Regex syntax reference¶
This reference covers the complete regular expression syntax supported by Python's re module. Use it as a lookup resource when building patterns.
For the official documentation, see the Python Regular Expression HOWTO and the re module documentation.
Literal characters¶
Most characters match themselves literally. For example, the pattern hello matches the text hello.
The following characters have special meanings and must be escaped with a backslash (\) to match them literally:
import re
re.search(r'3\.14', '3.14') # Matches literal dot
re.search(r'\$100', '$100') # Matches literal dollar sign
re.search(r'file\(1\)', 'file(1)') # Matches literal parentheses
Metacharacters¶
The dot (.)¶
| Pattern | Matches |
|---|---|
. |
Any single character except a newline (unless re.DOTALL is set) |
Anchors¶
Anchors match positions, not characters.
| Pattern | Matches |
|---|---|
^ |
Start of the string (or start of each line with re.MULTILINE) |
$ |
End of the string (or end of each line with re.MULTILINE) |
\b |
Word boundary (between \w and \W, or at the start/end of the string) |
\B |
Non-word boundary |
\A |
Start of the string (not affected by re.MULTILINE) |
\Z |
End of the string (not affected by re.MULTILINE) |
import re
re.search(r'^Hello', 'Hello world') # Matches at start
re.search(r'world$', 'Hello world') # Matches at end
re.findall(r'\bcat\b', 'cat concatenate') # ['cat']
Character classes¶
Character classes match a single character from a defined set.
Custom character classes¶
| Pattern | Matches |
|---|---|
[abc] |
Any one of a, b, or c |
[a-z] |
Any lowercase letter |
[A-Z] |
Any uppercase letter |
[0-9] |
Any digit |
[a-zA-Z0-9] |
Any letter or digit |
[^abc] |
Any character except a, b, or c |
[^0-9] |
Any non-digit character |
Special rules inside character classes:
- Most metacharacters lose their special meaning inside
[...] - The caret
^has special meaning only at the start:[^abc] - The hyphen
-indicates a range, except at the start or end:[-abc]or[abc-] - The closing bracket
]must be first if included literally:[]abc] - The backslash
\still works as an escape character
Shorthand character classes¶
| Pattern | Equivalent | Matches |
|---|---|---|
\d |
[0-9] |
Any digit |
\D |
[^0-9] |
Any non-digit |
\w |
[a-zA-Z0-9_] |
Any word character (letter, digit, or underscore) |
\W |
[^a-zA-Z0-9_] |
Any non-word character |
\s |
[ \t\n\r\f\v] |
Any whitespace character |
\S |
[^ \t\n\r\f\v] |
Any non-whitespace character |
Note
With the re.UNICODE flag (the default in Python 3), \d, \w, and \s match Unicode equivalents as well.

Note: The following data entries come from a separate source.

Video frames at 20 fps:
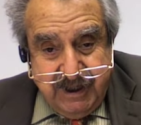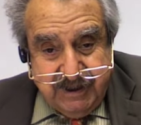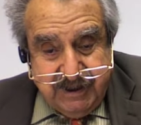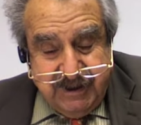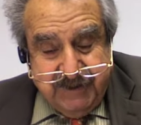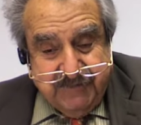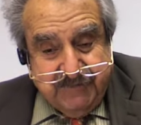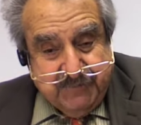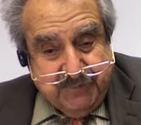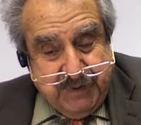
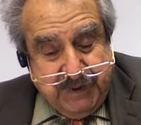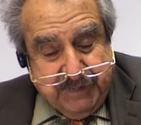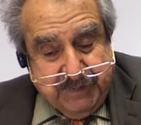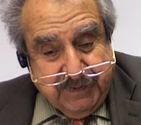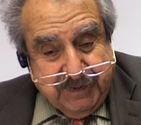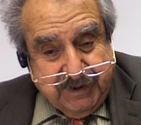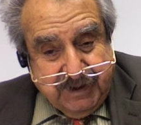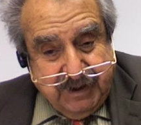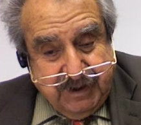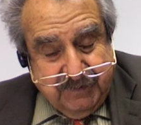that if
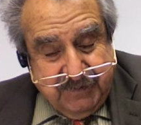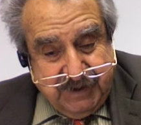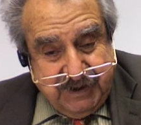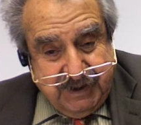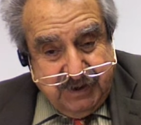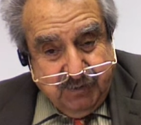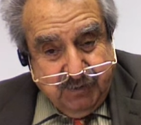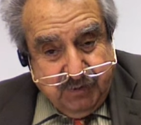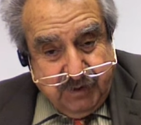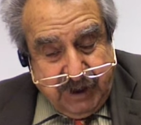people come
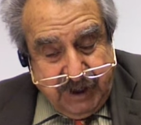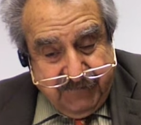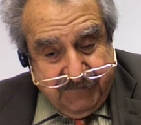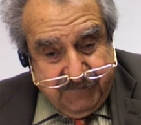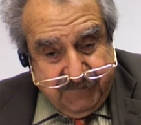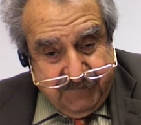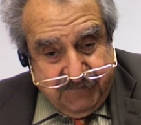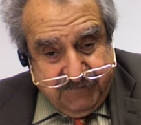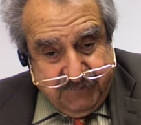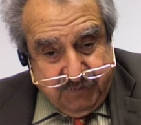in or have
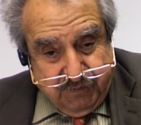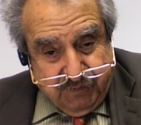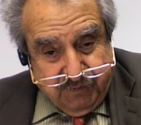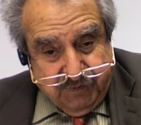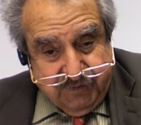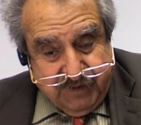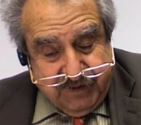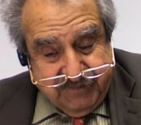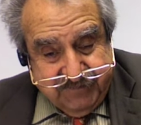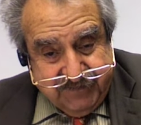a
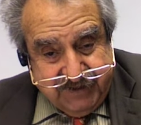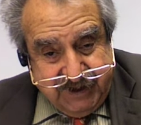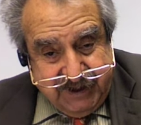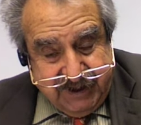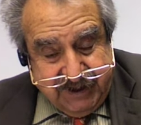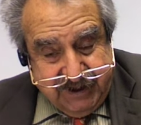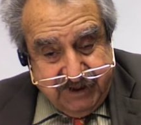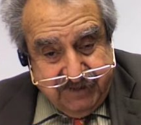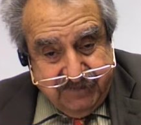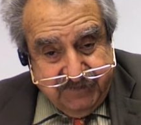photograph
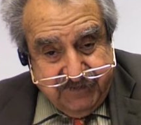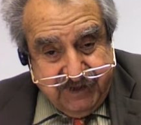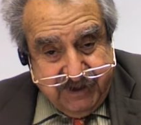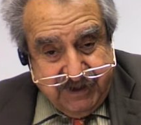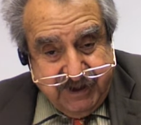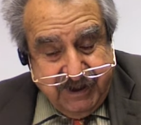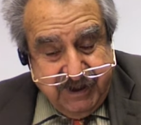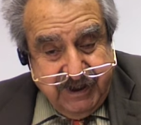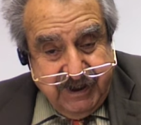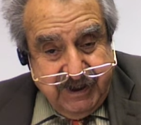taken of
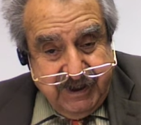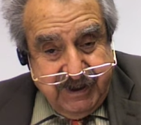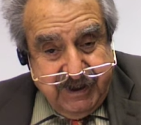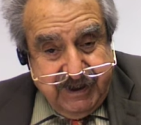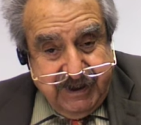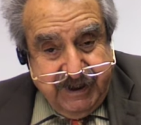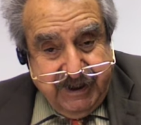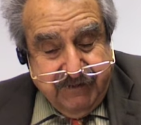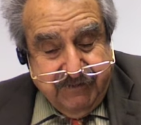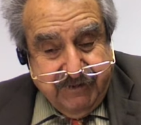their
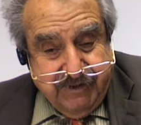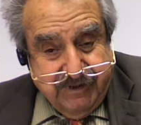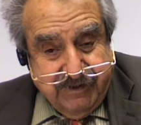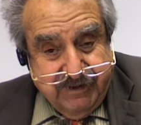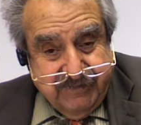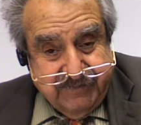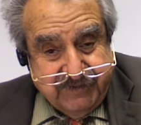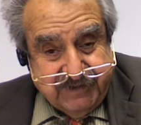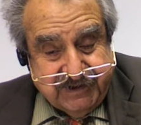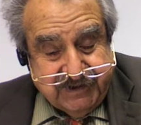
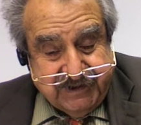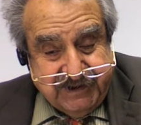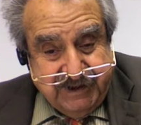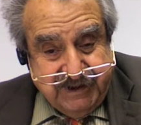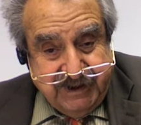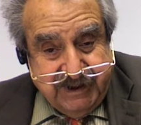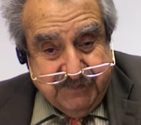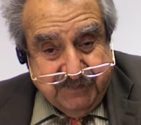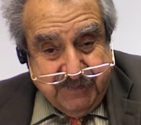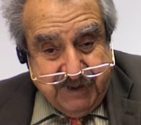area of the
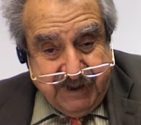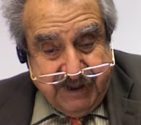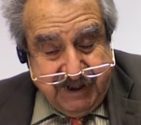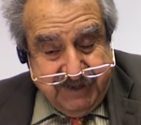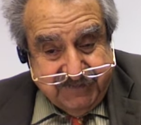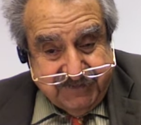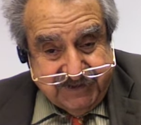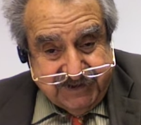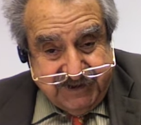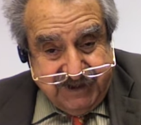skin that might
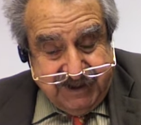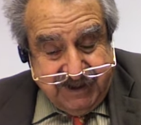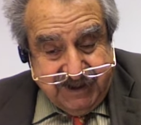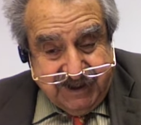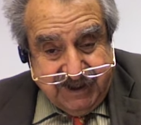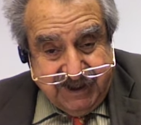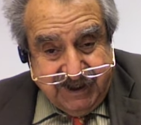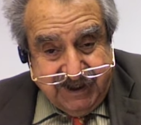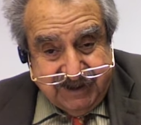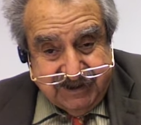have
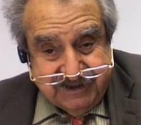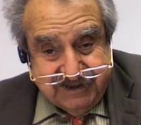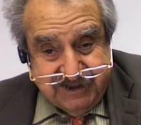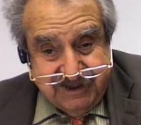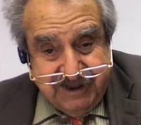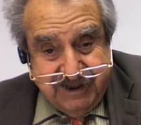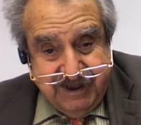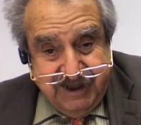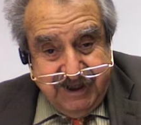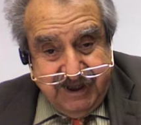skin cancer
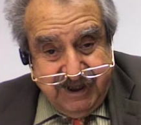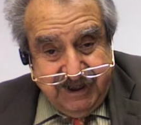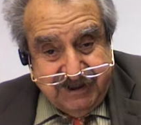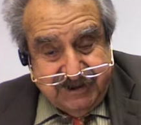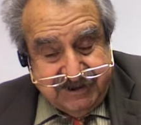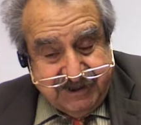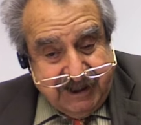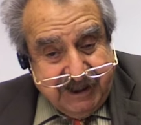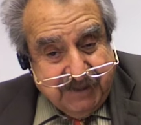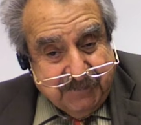and
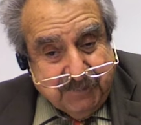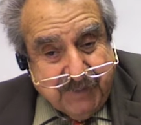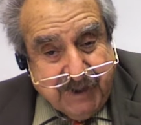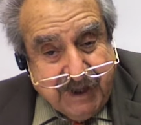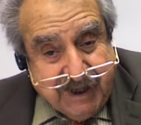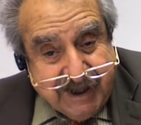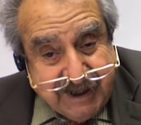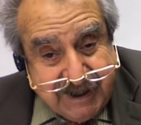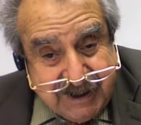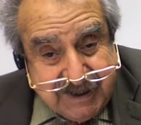send it
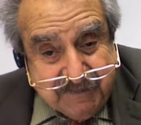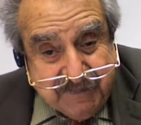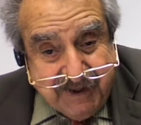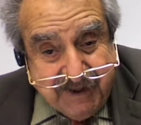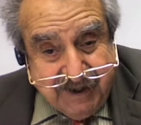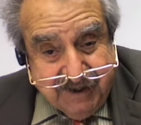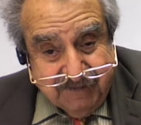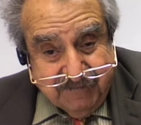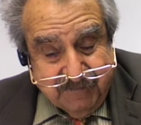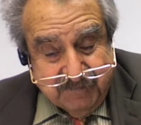by
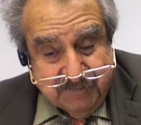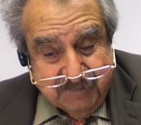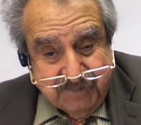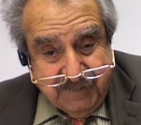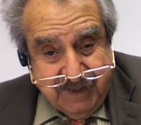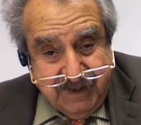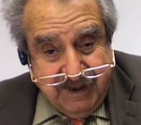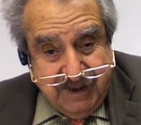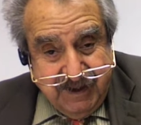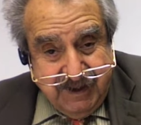email.
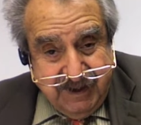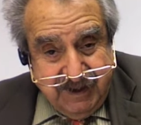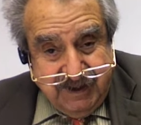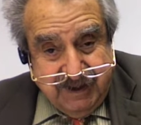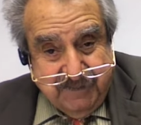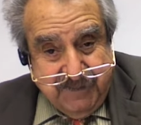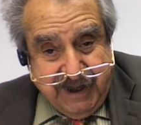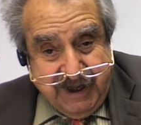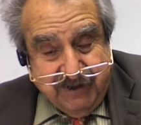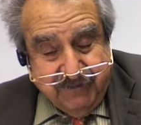In a
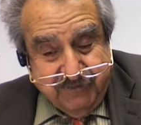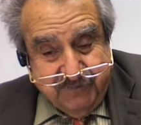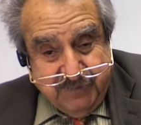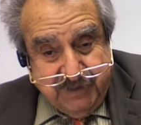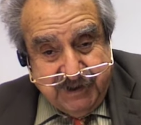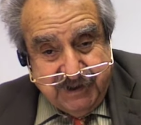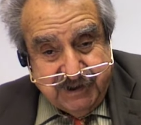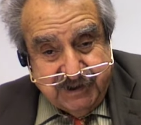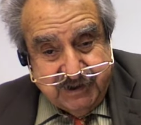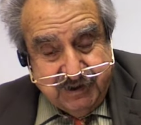matter of
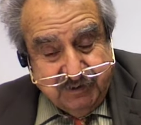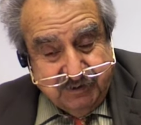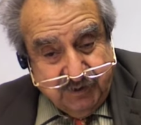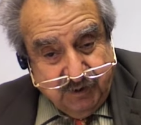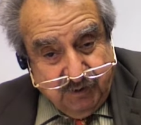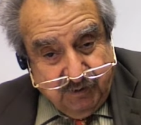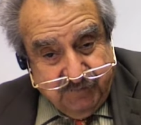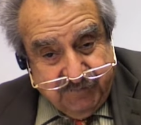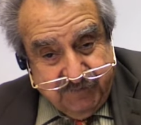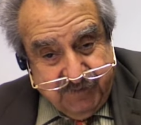minutes, you'll
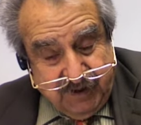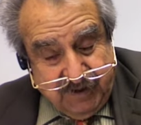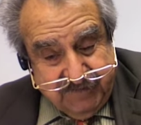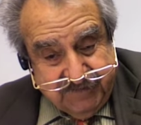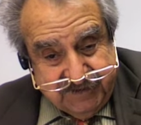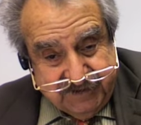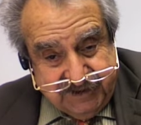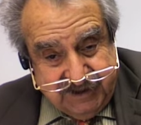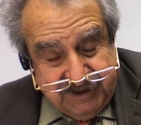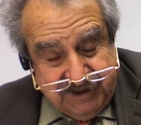know if you have
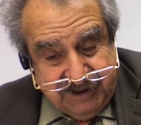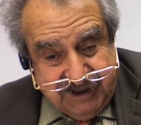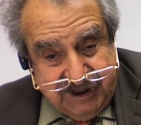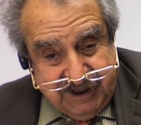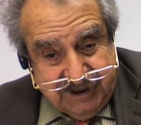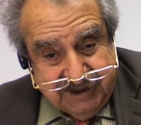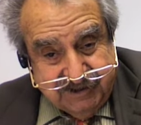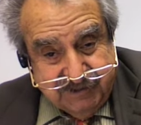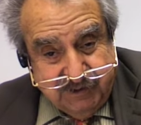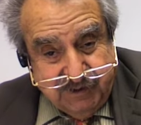skin
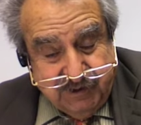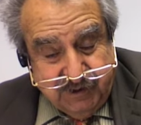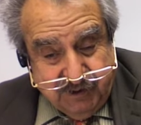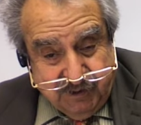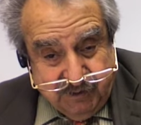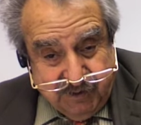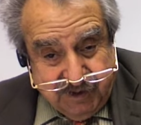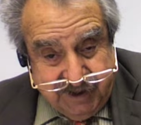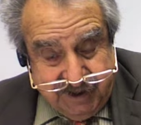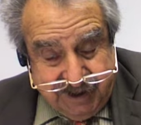cancer or you're
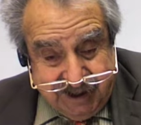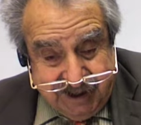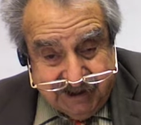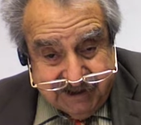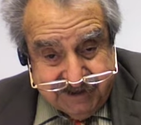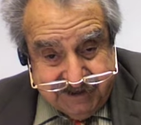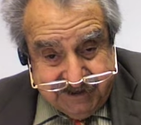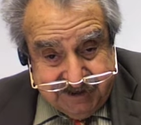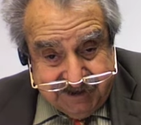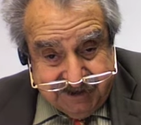going to get
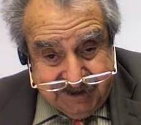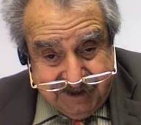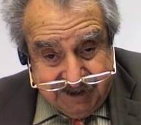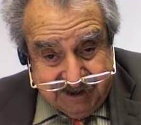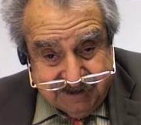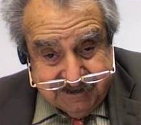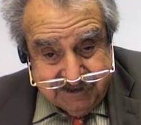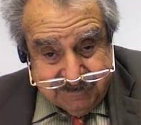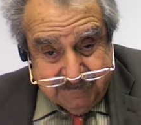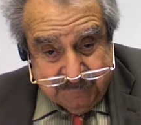skin
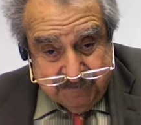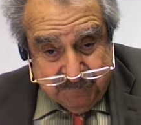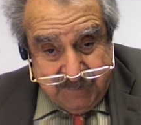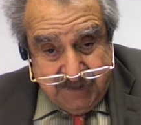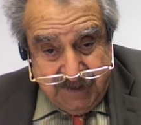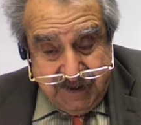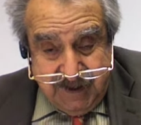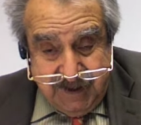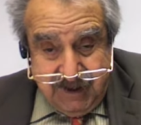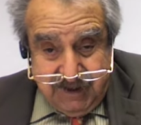cancer.
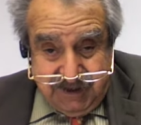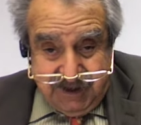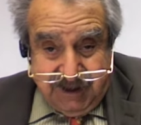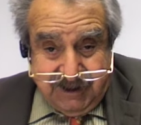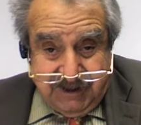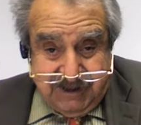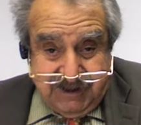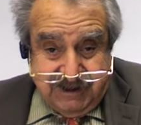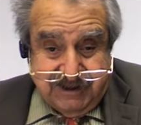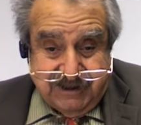
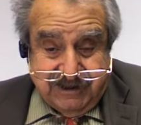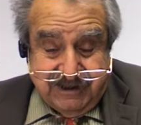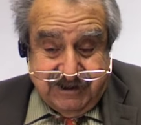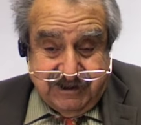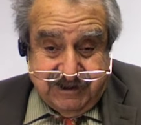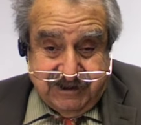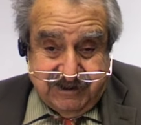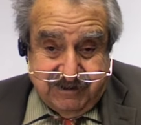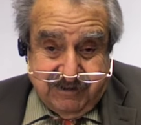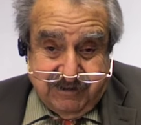Now, this
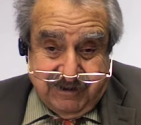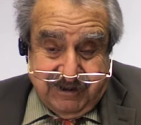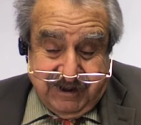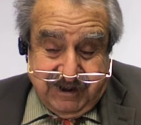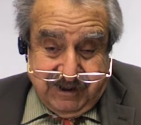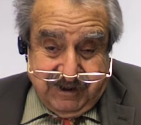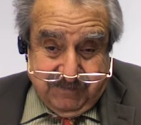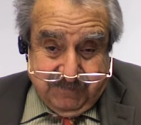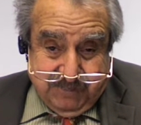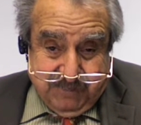is
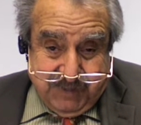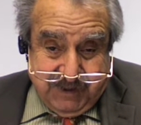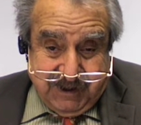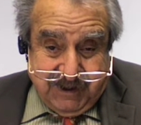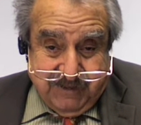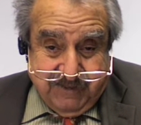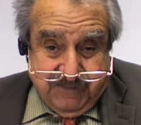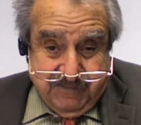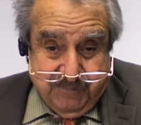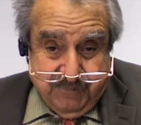certainly a big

Use the re.ASCII flag to restrict them to ASCII characters only.
Quantifiers¶
Quantifiers control how many times the preceding element is matched.
Greedy quantifiers¶
Greedy quantifiers match as much text as possible.
| Pattern | Matches |
|---|---|
* |
Zero or more times |
+ |
One or more times |
? |
Zero or one time |
{n} |
Exactly n times |
{n,} |
At least n times |
{n,m} |
Between n and m times (inclusive) |
Lazy quantifiers¶
Lazy quantifiers match as little text as possible. They are created by appending ? to a greedy quantifier.
| Pattern | Matches |
|---|---|
*? |
Zero or more times (lazy) |
+? |
One or more times (lazy) |
?? |
Zero or one time (lazy) |
{n,}? |
At least n times (lazy) |
{n,m}? |
Between n and m times (lazy) |
import re
text = '<b>bold</b>'
re.search(r'<.+>', text).group() # '<b>bold</b>' (greedy)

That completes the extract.